__Directions for this task__
Write out the entries exactly, leaving out every picture.

__Given records__

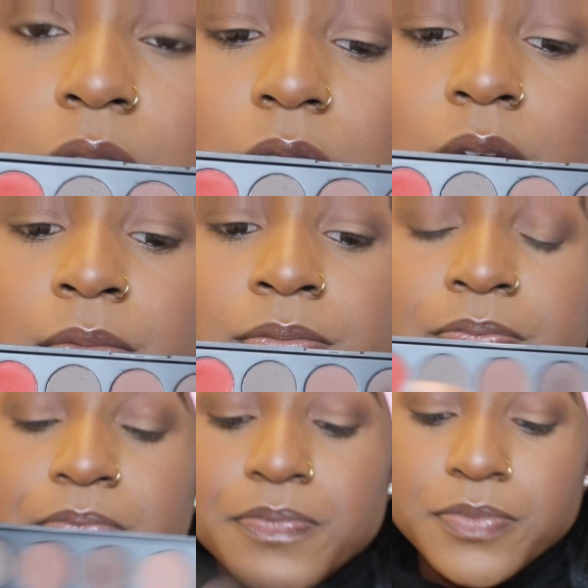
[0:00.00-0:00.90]
here,
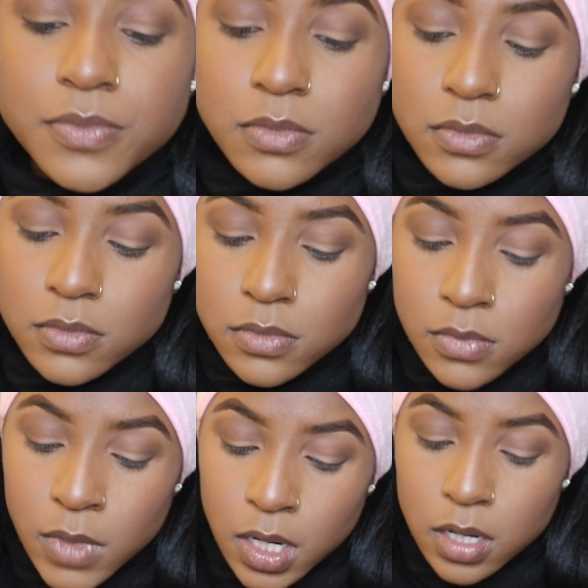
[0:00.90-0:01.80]

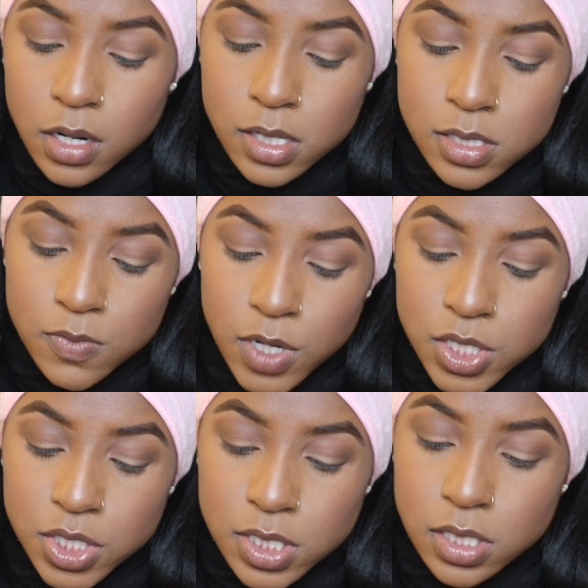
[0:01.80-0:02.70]
not too
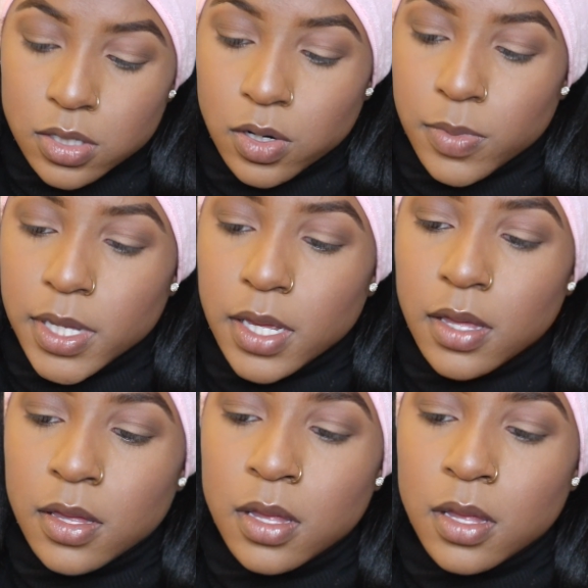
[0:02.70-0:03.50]
much, just a little bit,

__Reply__
[0:00.00-0:00.90]
here,
[0:00.90-0:01.80]

[0:01.80-0:02.70]
not too
[0:02.70-0:03.50]
much, just a little bit,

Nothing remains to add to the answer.